[Task input Boundary: Start]

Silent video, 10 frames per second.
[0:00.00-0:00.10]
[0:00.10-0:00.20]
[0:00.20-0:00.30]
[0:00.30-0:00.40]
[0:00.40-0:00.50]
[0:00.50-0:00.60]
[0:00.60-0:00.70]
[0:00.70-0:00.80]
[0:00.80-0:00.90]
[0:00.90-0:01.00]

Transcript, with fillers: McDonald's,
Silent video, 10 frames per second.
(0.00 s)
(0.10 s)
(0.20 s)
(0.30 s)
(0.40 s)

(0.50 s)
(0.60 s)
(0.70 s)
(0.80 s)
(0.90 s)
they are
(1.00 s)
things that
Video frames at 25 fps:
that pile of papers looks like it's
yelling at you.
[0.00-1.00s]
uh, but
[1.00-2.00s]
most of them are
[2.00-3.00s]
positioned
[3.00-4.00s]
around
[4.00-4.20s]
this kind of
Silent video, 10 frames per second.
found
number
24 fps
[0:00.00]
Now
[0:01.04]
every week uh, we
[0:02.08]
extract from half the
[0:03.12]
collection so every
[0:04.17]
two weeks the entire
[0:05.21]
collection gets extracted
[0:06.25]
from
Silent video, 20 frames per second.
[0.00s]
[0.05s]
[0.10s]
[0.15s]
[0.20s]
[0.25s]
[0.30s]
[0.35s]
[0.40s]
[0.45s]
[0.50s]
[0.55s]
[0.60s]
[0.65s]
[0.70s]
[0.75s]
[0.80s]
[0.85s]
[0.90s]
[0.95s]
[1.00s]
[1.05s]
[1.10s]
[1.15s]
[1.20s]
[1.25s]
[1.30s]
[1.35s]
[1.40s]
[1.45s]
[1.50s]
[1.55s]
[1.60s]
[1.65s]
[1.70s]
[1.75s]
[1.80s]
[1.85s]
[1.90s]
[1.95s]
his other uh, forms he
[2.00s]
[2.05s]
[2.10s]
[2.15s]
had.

[Task input Boundary: End]

Work to be completed> All the entries above must be repeated exactly as they were given.

Output for this exercise>
Silent video, 10 frames per second.
[0:00.00-0:00.10]
[0:00.10-0:00.20]
[0:00.20-0:00.30]
[0:00.30-0:00.40]
[0:00.40-0:00.50]
[0:00.50-0:00.60]
[0:00.60-0:00.70]
[0:00.70-0:00.80]
[0:00.80-0:00.90]
[0:00.90-0:01.00]

Transcript, with fillers: McDonald's,
Silent video, 10 frames per second.
(0.00 s)
(0.10 s)
(0.20 s)
(0.30 s)
(0.40 s)

(0.50 s)
(0.60 s)
(0.70 s)
(0.80 s)
(0.90 s)
they are
(1.00 s)
things that
Video frames at 25 fps:
that pile of papers looks like it's
yelling at you.
[0.00-1.00s]
uh, but
[1.00-2.00s]
most of them are
[2.00-3.00s]
positioned
[3.00-4.00s]
around
[4.00-4.20s]
this kind of
Silent video, 10 frames per second.
found
number
24 fps
[0:00.00]
Now
[0:01.04]
every week uh, we
[0:02.08]
extract from half the
[0:03.12]
collection so every
[0:04.17]
two weeks the entire
[0:05.21]
collection gets extracted
[0:06.25]
from
Silent video, 20 frames per second.
[0.00s]
[0.05s]
[0.10s]
[0.15s]
[0.20s]
[0.25s]
[0.30s]
[0.35s]
[0.40s]
[0.45s]
[0.50s]
[0.55s]
[0.60s]
[0.65s]
[0.70s]
[0.75s]
[0.80s]
[0.85s]
[0.90s]
[0.95s]
[1.00s]
[1.05s]
[1.10s]
[1.15s]
[1.20s]
[1.25s]
[1.30s]
[1.35s]
[1.40s]
[1.45s]
[1.50s]
[1.55s]
[1.60s]
[1.65s]
[1.70s]
[1.75s]
[1.80s]
[1.85s]
[1.90s]
[1.95s]
his other uh, forms he
[2.00s]
[2.05s]
[2.10s]
[2.15s]
had.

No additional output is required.